Recently as part of my project I had a chance to finally get a hands on Informatica and how it does the standard ETL. The work that I was given was mostly to validate the counts by opening up the transformations and the actual counts that were obtained after the workflows were run. It really piqued my interest and I wanted to get a real hang of it.
So I took up the course ‘Informatica PowerCenter 9.X Developer & Admin’ in Edureka thanks to sponsorship by my current company. Over 2 weeks and with 3 hrs per week I felt I have grasped sufficient information. We had a good trainer that talked us through various aspects of the tool. He kept a use case, explained us what is it we are trying to achieve and then give a walk-through of the whole process which I could then replicate on my own.
At the end of the course we were given a small project to load a data warehouse with some dimensions of type 1 and some of type 2 into a single fact table which I completed comfortably.
Having over a decade of experience in SSIS, my mind was constantly comparing both and at the moment I feel performing certain simple tasks in Informatica are very hard compared to SSIS. So here goes some of the mental notes –
Tool Overview –
- You need, brace for it, 4 separate tools to develop, deploy and monitor the ‘workflows’ a.k.a packages in SSIS.
- Informatica PowerCentre Repository Manager- The place where you need to create the project similar to how one creates project in SSIS. That’s where it ends though. One cannot do any development here. This is the tool that one mainly uses to either import/export objects. Additionally I can see that it also gives a detailed info on various objects (will talk about it in future posts) such as Data Type, Precision, Key Type etc.
- Informatica PowerCentre Designer – This is the tool where the actual development happens. Here is where you create your sources, destination, transformations/mappings. The end product out of designer is a mapplet which is a culmination of Source, Transformation and Destination. In SSIS parlance, developing a package with only Data Flow tab available.
- Informatica PowerCentre Workflow Manager – All the mappings that were created in the designer need to be brought into the workflow. Prior to that we would first create a session, select the appropriate mapping. In SSIS parlance, one can say having just the Control Flow tab available.
- Informatica PowerCentre Monitor – Once you create the workflow, here is where you need to connect and run the workflows, monitor the output, restart if needed. This plays the role of SQL Server Agent.
- It is a metadata driven tool i.e. when the tool is installed you would need to specify the database on which it needs to be hosted where it creates all the tables, stored procedures, views etc. This is called Informatica PowerCenter Administrator console.
Dislikes –
- No ‘Test Connection’ – Unlike in SSIS where sources and destinations are intrinsic to the package, here they are separate components of the project. Starting from SSIS 2012 with the advent of Project Parameters, this feature should sound familiar. The pain point though is that when you create OLE DB Sources/ Destinations there is no ‘Test Connection’ button to validate.
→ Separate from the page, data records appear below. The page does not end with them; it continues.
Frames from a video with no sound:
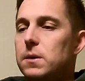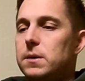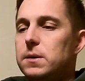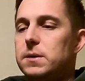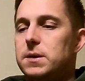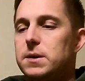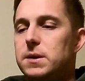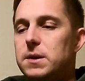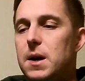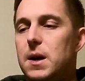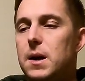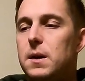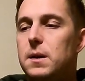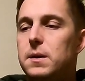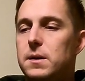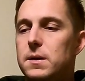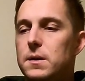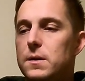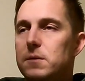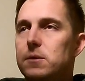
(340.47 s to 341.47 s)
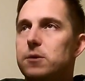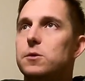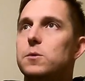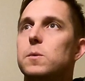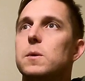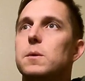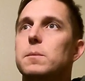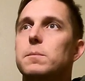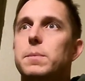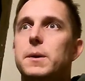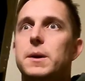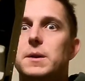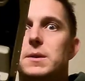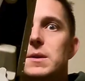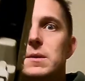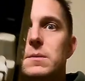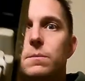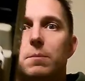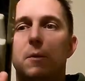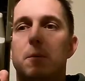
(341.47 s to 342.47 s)
and short because
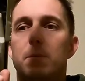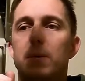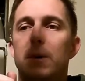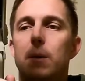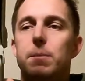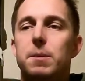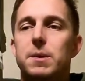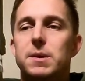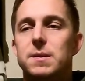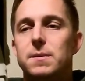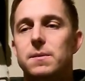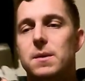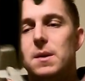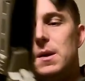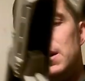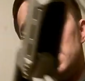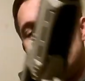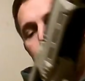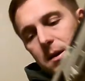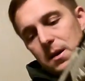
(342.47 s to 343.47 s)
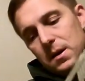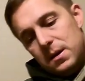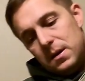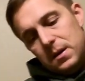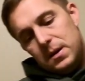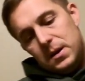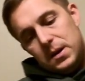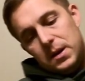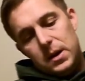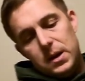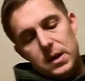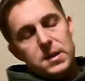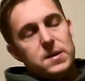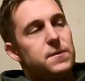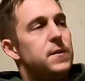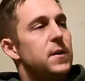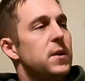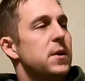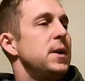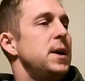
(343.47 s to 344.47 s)
it's a bullpup. It's a
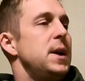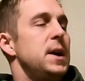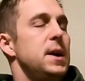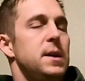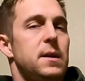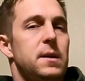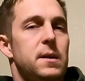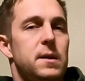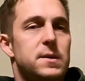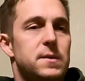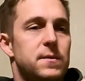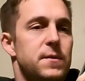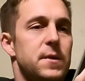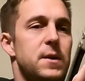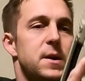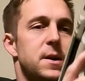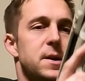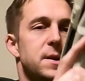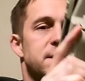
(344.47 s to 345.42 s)
very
- Re-creation of Source/Destination – As I was detailing earlier, your core development happens in PowerCenter Designer where. Once you are done you need to open the PowerCenter Workflow, create a session for the mapplet from Designer. Here again when it comes to OLE DB Sources/ Destination you would need to create again! It doesn’t come right away.
- Disconnect-Reconnect – Let’s say you start with a mapplet. You create a workflow for it. So you will have two tools open – Designer as well as a Workflow. From the Workflow Manager you execute it and that’s about it. Let’s say you start to work on new mapplet. From the Workflow Manager you would need to disconnect and then reconnect to see the newly created workflow.
- Dynamic File Naming – It’s just so hard. In SSIS, it’s all about getting the ConnectionString attached to a variable and that’s about. Here you would need at least 4 variables to do that.
- No Loop Containers – There is absolutely no looping containers such as For Loop, Foreach Loop containers available. At this moment I don’t even know what the replacements are.
- No Stored Procedure data as a source – Out of the box this just can’t be done. Again like above it doesn’t have a straightforward way.
- No Data Viewers
Likes –
- Component Re-usability – One can create a component and have it re-used across various mapping. This is what they call Transformations.
- Ability to connect to any data source – Unlike SSIS, which is a beauty when it comes to SQL Server Destination and a beast when dealing with others, Informatica makes it a breeze no matter what source and destinations there are
The journey has just begun. In my next post I will give a detail on how to start one simple package and get it executed in Informatica in comparison with SSIS. Meanwhile I am also looking to see who I can get to work on Looping / Stored Procedure.